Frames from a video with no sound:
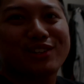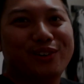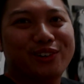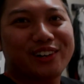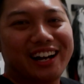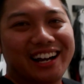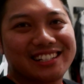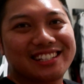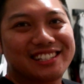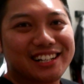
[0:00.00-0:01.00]
is going on
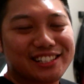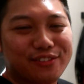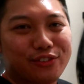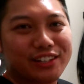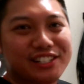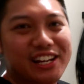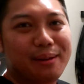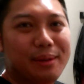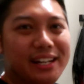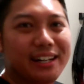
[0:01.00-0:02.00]
guys? It's Justin from the
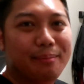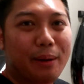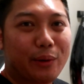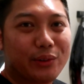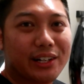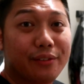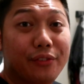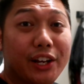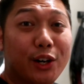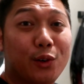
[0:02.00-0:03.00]
J Media back with another
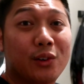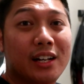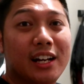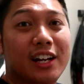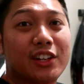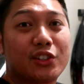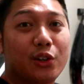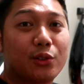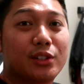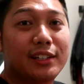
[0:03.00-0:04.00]
video.
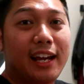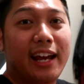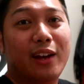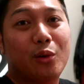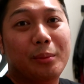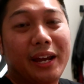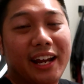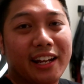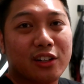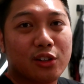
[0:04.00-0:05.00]
So today we'll be
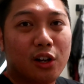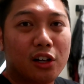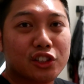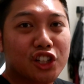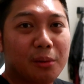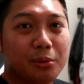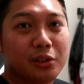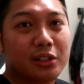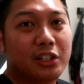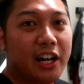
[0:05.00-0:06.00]
heading to Long Shop
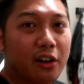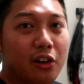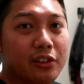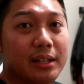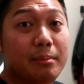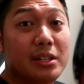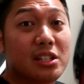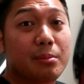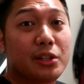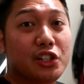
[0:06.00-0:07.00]
to check on the
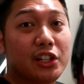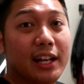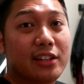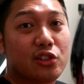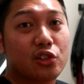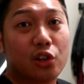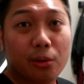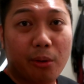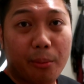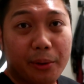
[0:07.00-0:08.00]
Mitsubishi Lancer
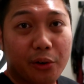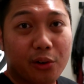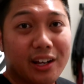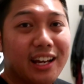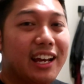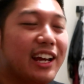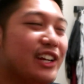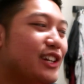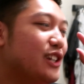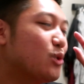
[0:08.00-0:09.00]
Turbo build.
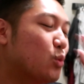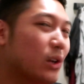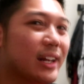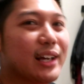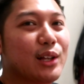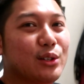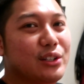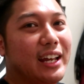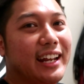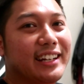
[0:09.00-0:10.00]
She's really close
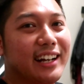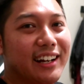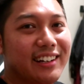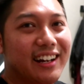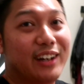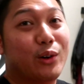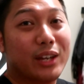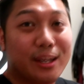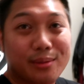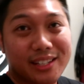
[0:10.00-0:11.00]
to getting done. I know I
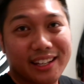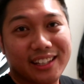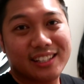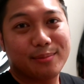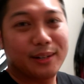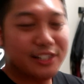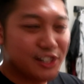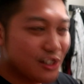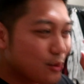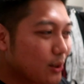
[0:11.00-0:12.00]
keep saying this but
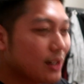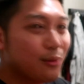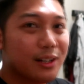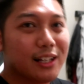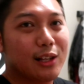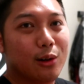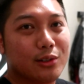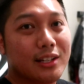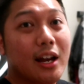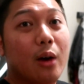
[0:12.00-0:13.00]
she's really really
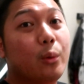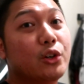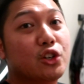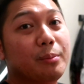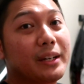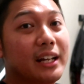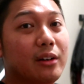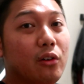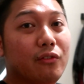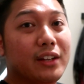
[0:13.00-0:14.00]
close. We should be
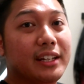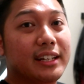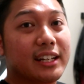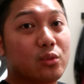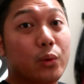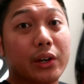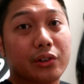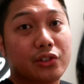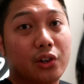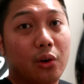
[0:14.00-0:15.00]
done hopefully in the next week
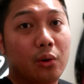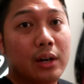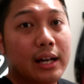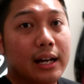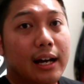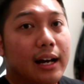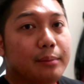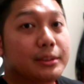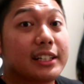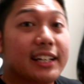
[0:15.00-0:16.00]
or so.
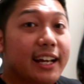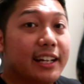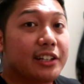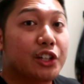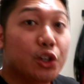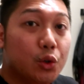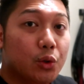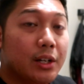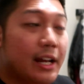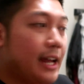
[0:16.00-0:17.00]
I'm um, just gonna get it
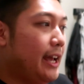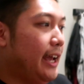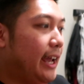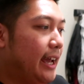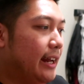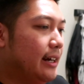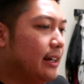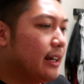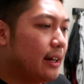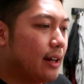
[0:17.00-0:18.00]
tuned. And uh,
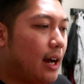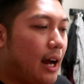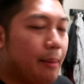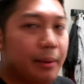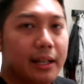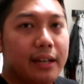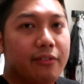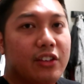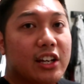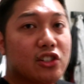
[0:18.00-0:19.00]
yeah, I
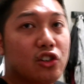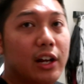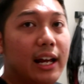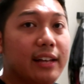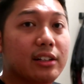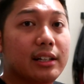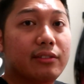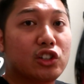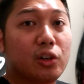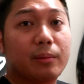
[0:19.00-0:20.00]
believe yesterday I had to
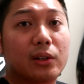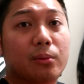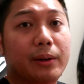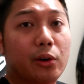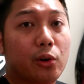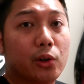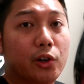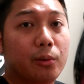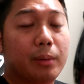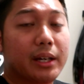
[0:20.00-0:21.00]
leave the shop a little bit
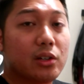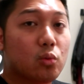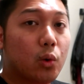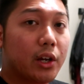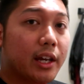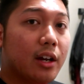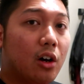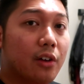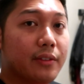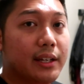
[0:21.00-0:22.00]
earlier, but he was working
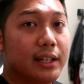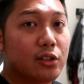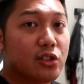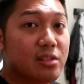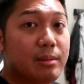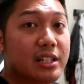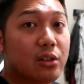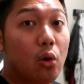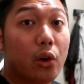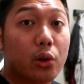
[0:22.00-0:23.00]
on the
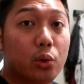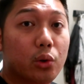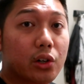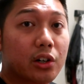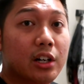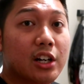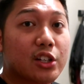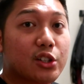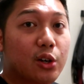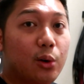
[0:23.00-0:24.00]
transmission oil cooler.
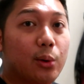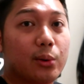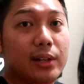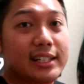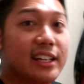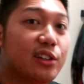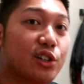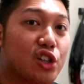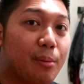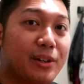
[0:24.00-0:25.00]
So let's head to
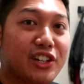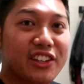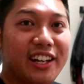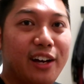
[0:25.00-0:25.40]
the shop and check that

## Work to complete
Without including any pictures, print each record exactly.

## Result of this exercise
Frames from a video with no sound:
[0:00.00-0:01.00]
is going on
[0:01.00-0:02.00]
guys? It's Justin from the
[0:02.00-0:03.00]
J Media back with another
[0:03.00-0:04.00]
video.
[0:04.00-0:05.00]
So today we'll be
[0:05.00-0:06.00]
heading to Long Shop
[0:06.00-0:07.00]
to check on the
[0:07.00-0:08.00]
Mitsubishi Lancer
[0:08.00-0:09.00]
Turbo build.
[0:09.00-0:10.00]
She's really close
[0:10.00-0:11.00]
to getting done. I know I
[0:11.00-0:12.00]
keep saying this but
[0:12.00-0:13.00]
she's really really
[0:13.00-0:14.00]
close. We should be
[0:14.00-0:15.00]
done hopefully in the next week
[0:15.00-0:16.00]
or so.
[0:16.00-0:17.00]
I'm um, just gonna get it
[0:17.00-0:18.00]
tuned. And uh,
[0:18.00-0:19.00]
yeah, I
[0:19.00-0:20.00]
believe yesterday I had to
[0:20.00-0:21.00]
leave the shop a little bit
[0:21.00-0:22.00]
earlier, but he was working
[0:22.00-0:23.00]
on the
[0:23.00-0:24.00]
transmission oil cooler.
[0:24.00-0:25.00]
So let's head to
[0:25.00-0:25.40]
the shop and check that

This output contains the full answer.